SASP‐CM of Dox‐treated EpCAM+/CD133+ LCSCs and EpCAM−/CD133− nonstem cells induce senescence in hepatocytes. (A) Production of hepatocytes from hiPSCs using our hepatic differentiation protocol. (Scale bars: 200 μm (Day 0) and 1 mm (Days 5–14) (B) The effect of SASP‐CM on hiPSCs derived hepatocytes. Cells were treated with SASP‐CM for 5 days with fresh SASP‐CM added every two days. (Scale bars: 200 μm) (C) The expression of stemness and inflammation‐related genes was analyzed by qPCR. (D) SA‐β‐gal staining of Hep3B and Hep3B‐TR cells incubated with SASP‐CM (top).
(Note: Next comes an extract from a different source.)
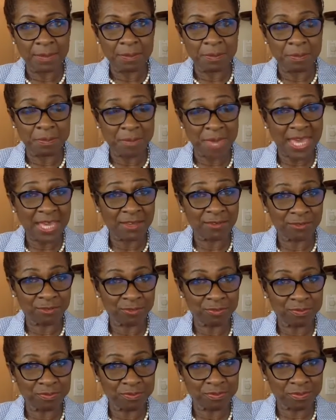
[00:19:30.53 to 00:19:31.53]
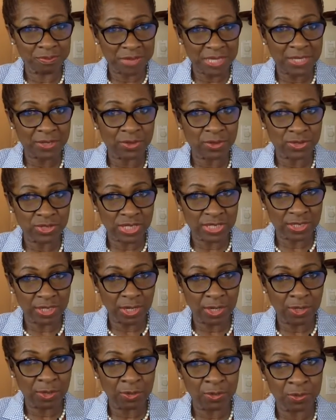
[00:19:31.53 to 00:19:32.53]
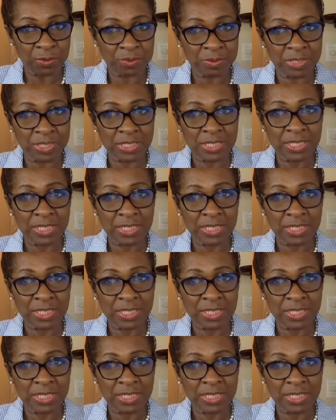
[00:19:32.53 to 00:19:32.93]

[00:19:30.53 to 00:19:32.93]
make meals at home.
Luciferase reporter assay using pSBE4‐Luc demonstrated reduced TGF‐β signaling in Hep3B‐TR cells in response to TGF‐β1 treatment (bottom). (Scale bars: 200 μm) (E) SASP‐CM from EpCAM−/CD133− control and 100 nm Dox‐treated EpCAM−/CD133− cells were analyzed using Human Common Chemokines Multi‐Analyte ELISArray Kit (Qiagen MEH‐009A) and Human Inflammatory Cytokines Multi‐Analyte ELISArray Kit (Qiagen MEH‐004A), respectively. Two‐tailed unpaired Student’s t‐test was used to determine statistical significance. Data represent the average of at least three (n:3) independent experiments. P > 0.05(n.s.), P ≤ 0.05 (*), P ≤ 0.01(**), P ≤ 0.001(***), P ≤ 0.0001(****). Error bars indicate standard deviation (SD).